Kaufman, Eleanor. "The Desire Called Mao: Badiou and the Legacy of Libidinal Economy." POSTMODERN CULTURE 18.1 (2007).

This essay addresses the legacy of the synthesis of psychoanalysis and Marxism that reached its apogee in France shortly after the events of May 1968. It attempts to delineate how this synthesis, largely abandoned by the mid-1970s, at least in its libidinal economic dimension (though certainly taken into entirely new registers by later thinkers such as Jameson and Žižek), might be said to be resurrected and reconfigured in the work of Alain Badiou. It is a reconfiguration that is in some sense unrecognizable as such, though Badiou's 1982 Théorie du sujet explicitly addresses the conjunction of Lacan and Mao, and his most recent work returns more forcefully to some of the earlier thematics--especially that of destruction--that to a large extent fell by the wayside in his 1988 opus Being and Event. If the "libidinal economy" theory of the early 1970s might be defined by a certain defiant, even delirious energy--defiant of interpretation, localization, or even of a specific mapping onto Marxism or psychoanalysis per se--then Badiou's reconfiguration of the conjuncture of psychoanalysis and Marxism is spoken in a tone of order and restraint that might be more characteristic of the period Badiou labels the "Restoration," namely the last two decades of the twentieth century.
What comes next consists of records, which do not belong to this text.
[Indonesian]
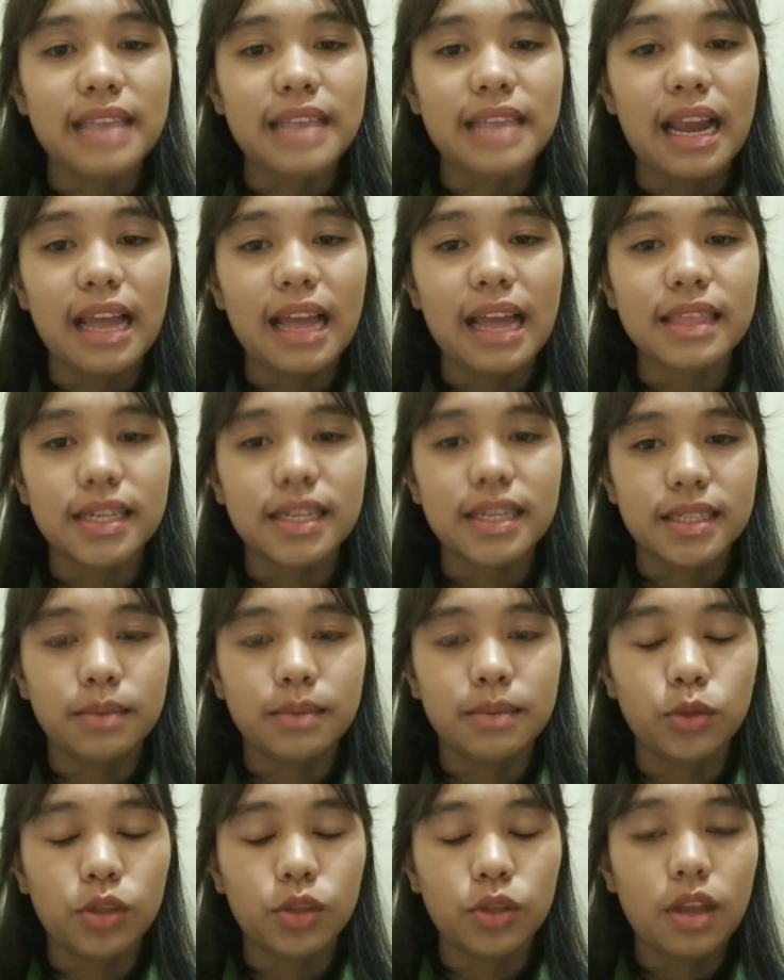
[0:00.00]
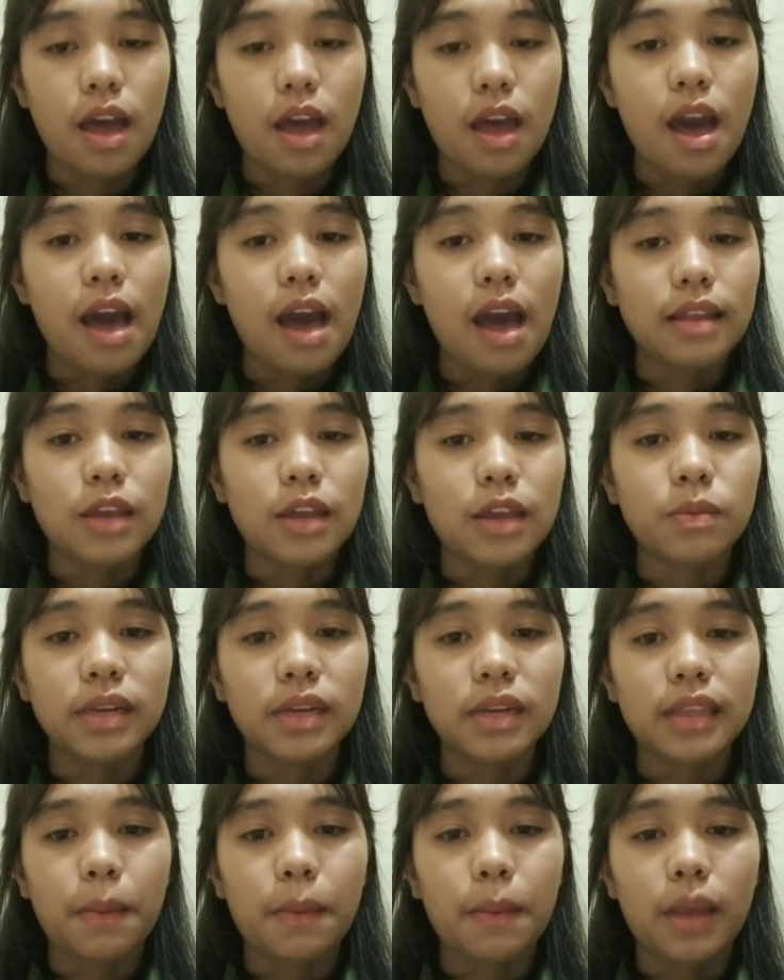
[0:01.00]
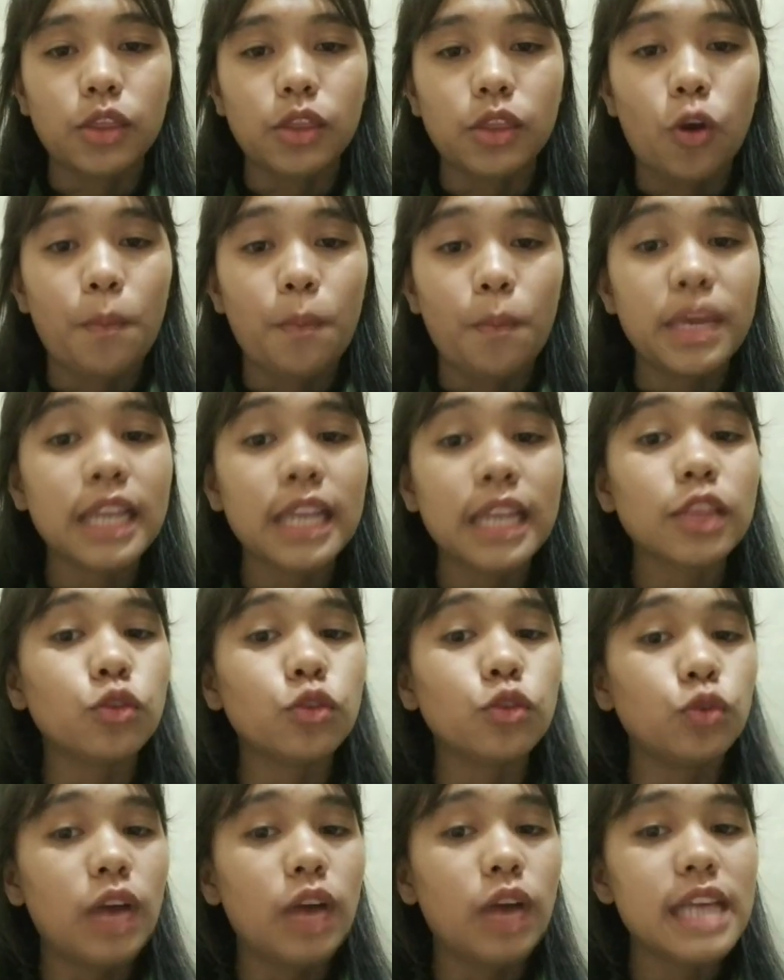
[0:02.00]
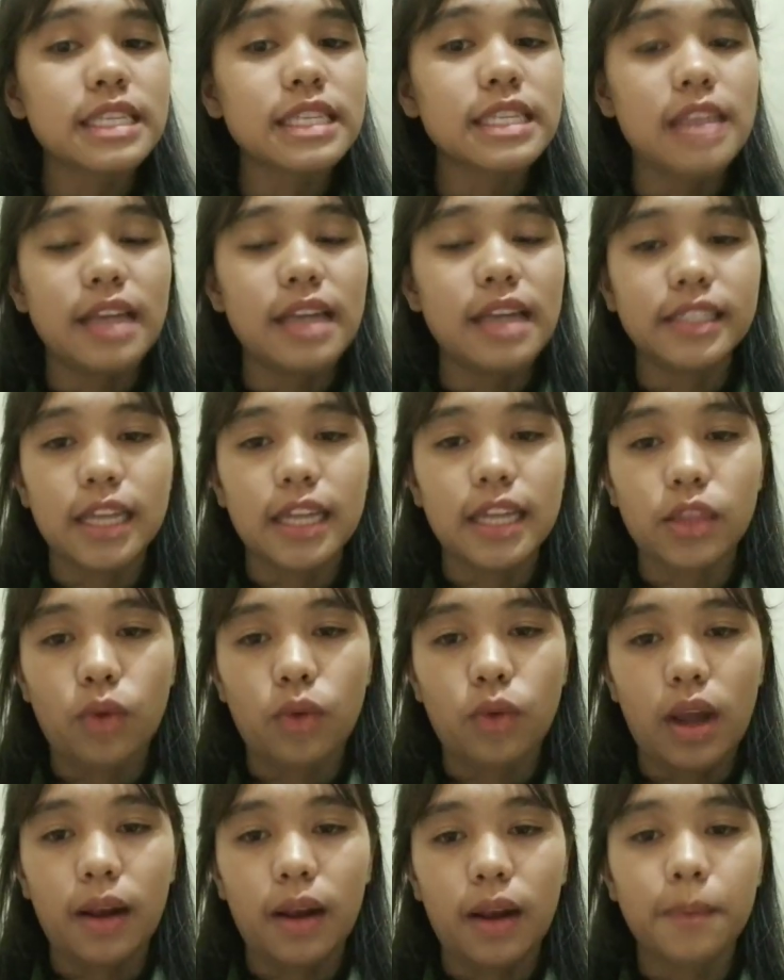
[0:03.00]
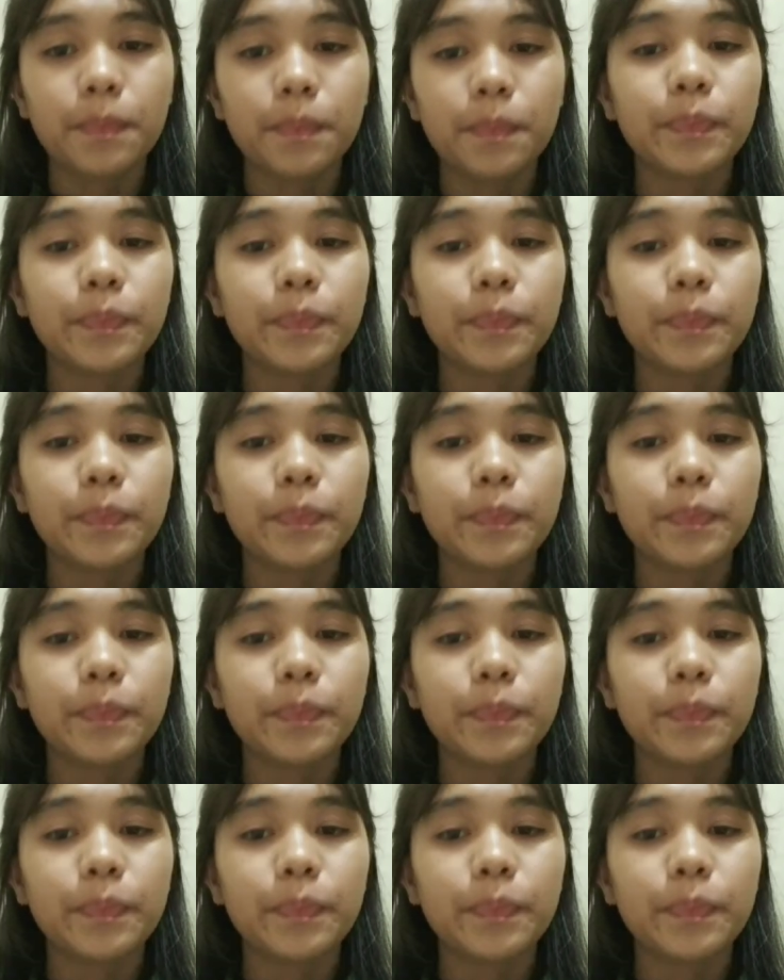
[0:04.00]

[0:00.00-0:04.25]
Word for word: masalah tersebut atau menetapkan topik, tugas, dan jadwal.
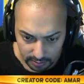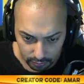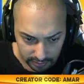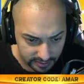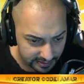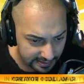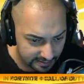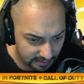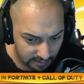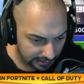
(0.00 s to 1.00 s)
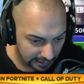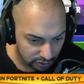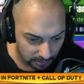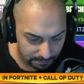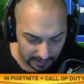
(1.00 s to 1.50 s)
neue Season. Okay, der
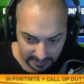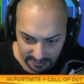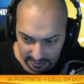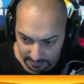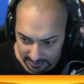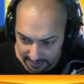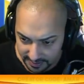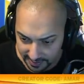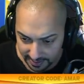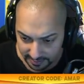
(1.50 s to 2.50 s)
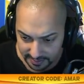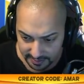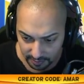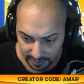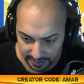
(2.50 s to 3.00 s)
Shop macht jetzt erstmal nichts her, das ist
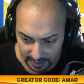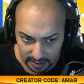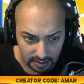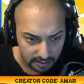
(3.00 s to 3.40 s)
auch egal.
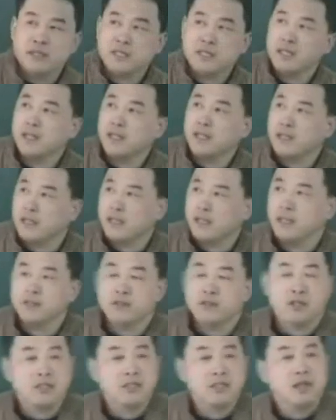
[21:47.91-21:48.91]
们在
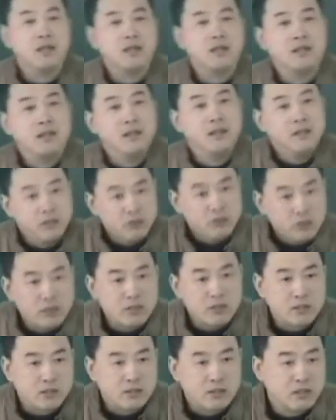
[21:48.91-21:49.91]
临床上，
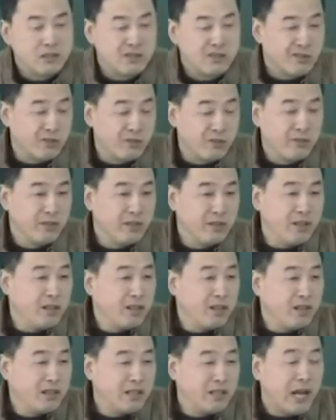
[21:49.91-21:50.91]
确实呢，这种
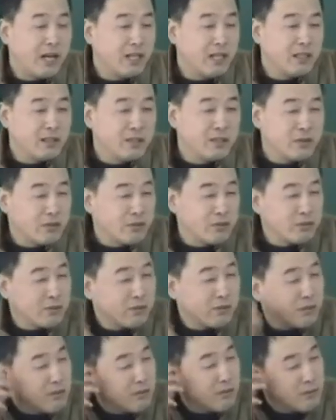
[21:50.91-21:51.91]
牙龈肿
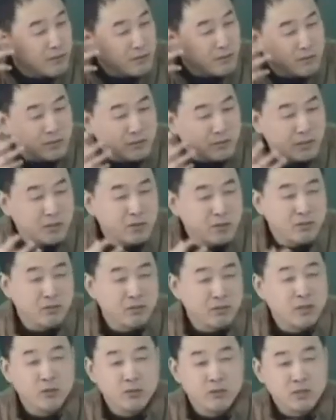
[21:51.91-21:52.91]
痛、这
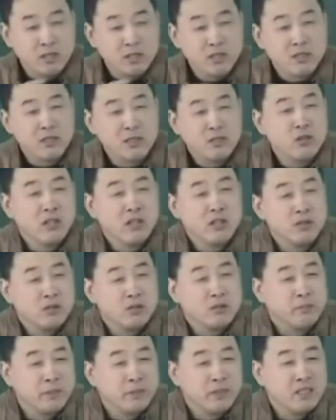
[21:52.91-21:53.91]
种口舌生疮这
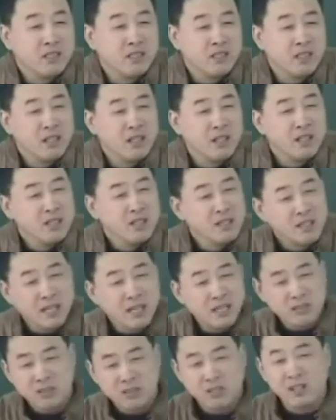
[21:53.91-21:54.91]
种病人呢，
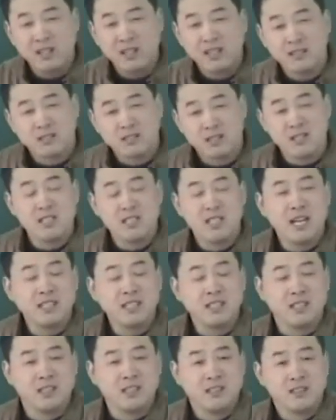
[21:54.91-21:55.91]
感觉到还增加
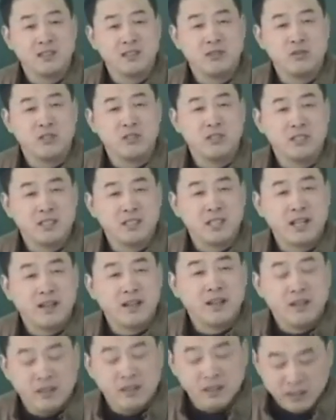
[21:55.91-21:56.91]
呢，最近在。
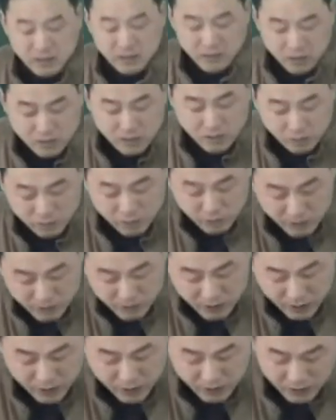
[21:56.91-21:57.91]
就是我觉得
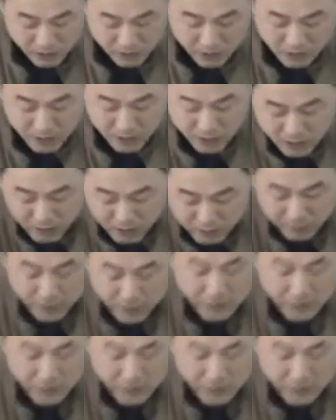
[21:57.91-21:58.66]
这个理论是，像这个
Perhaps such a shift in tonality is above all symptomatic of a shift from the conjucture of Marx and Freud to that of Mao and Lacan, but the claim will be that what has shifted concerns the unconscious itself, that the early 1970s moment of libidinal economy allowed the unconscious full reign, whereas the later moment of the early 1980s and beyond demanded that the unconscious and other wayward desires be brought to full and absolute clarity. If unconscious desires served as a driving motor for libidinal economy theory, they are left aside in Badiou's engagement with psychoanalysis, only to surface in different form around questions of number, counting, and periodization. . . . Read the rest here: http://www.iath.virginia.edu/pmc/current.issue/18.1kaufman.html.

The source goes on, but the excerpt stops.